== REQUIREMENT ==
Which lines below hold the word "What"? Copy all of them.

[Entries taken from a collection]

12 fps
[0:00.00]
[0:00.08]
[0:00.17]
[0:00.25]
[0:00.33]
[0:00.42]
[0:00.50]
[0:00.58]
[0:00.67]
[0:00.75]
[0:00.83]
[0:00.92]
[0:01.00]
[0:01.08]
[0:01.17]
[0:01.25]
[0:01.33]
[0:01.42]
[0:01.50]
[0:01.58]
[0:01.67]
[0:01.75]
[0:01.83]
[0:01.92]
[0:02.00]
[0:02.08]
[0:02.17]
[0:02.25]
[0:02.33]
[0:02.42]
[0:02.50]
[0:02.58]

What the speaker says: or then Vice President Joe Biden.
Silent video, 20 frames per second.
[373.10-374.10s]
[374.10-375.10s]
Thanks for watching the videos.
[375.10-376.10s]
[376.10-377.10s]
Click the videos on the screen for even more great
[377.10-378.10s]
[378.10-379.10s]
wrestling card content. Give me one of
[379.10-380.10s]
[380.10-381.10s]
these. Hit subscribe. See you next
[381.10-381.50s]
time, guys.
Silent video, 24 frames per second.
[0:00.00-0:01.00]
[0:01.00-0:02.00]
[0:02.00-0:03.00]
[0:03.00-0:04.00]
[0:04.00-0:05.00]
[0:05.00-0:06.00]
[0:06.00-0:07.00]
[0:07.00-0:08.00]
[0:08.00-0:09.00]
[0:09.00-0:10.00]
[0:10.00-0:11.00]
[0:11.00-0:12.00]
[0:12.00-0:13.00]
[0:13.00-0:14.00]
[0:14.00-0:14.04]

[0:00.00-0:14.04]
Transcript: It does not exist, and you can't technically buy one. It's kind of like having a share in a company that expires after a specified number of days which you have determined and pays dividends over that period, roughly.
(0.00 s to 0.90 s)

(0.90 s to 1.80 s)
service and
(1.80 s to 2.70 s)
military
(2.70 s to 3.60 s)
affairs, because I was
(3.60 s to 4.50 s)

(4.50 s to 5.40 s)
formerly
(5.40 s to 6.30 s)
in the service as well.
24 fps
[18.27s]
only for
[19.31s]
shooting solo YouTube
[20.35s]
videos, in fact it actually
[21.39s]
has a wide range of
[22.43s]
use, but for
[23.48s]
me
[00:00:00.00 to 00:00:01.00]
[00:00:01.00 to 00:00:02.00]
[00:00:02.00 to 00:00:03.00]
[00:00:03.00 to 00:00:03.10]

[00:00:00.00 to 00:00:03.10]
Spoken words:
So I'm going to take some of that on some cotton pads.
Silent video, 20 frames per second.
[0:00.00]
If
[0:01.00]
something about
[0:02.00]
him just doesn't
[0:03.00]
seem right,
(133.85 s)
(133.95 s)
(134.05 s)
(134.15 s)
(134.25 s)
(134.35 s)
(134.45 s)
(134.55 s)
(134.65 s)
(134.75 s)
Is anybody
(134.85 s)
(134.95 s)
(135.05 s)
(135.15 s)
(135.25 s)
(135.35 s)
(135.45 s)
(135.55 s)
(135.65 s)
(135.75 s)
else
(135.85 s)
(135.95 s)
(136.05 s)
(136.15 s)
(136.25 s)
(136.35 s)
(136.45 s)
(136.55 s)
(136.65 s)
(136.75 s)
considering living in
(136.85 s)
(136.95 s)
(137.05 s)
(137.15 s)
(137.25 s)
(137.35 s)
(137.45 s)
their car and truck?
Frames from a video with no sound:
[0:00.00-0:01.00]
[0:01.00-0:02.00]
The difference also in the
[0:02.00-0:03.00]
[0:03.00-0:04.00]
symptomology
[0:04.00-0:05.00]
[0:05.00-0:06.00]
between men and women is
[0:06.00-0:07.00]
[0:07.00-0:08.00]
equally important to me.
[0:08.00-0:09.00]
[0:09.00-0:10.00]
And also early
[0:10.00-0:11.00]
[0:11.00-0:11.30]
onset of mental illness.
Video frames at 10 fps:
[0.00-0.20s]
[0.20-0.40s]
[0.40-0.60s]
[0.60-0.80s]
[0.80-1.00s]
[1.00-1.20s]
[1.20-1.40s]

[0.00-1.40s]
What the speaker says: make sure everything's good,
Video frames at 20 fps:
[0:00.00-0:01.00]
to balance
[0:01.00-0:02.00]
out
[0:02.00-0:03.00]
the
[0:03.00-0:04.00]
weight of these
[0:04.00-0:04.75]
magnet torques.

== SOLUTION TO THIS TASK ==
What the speaker says: or then Vice President Joe Biden.
What the speaker says: make sure everything's good,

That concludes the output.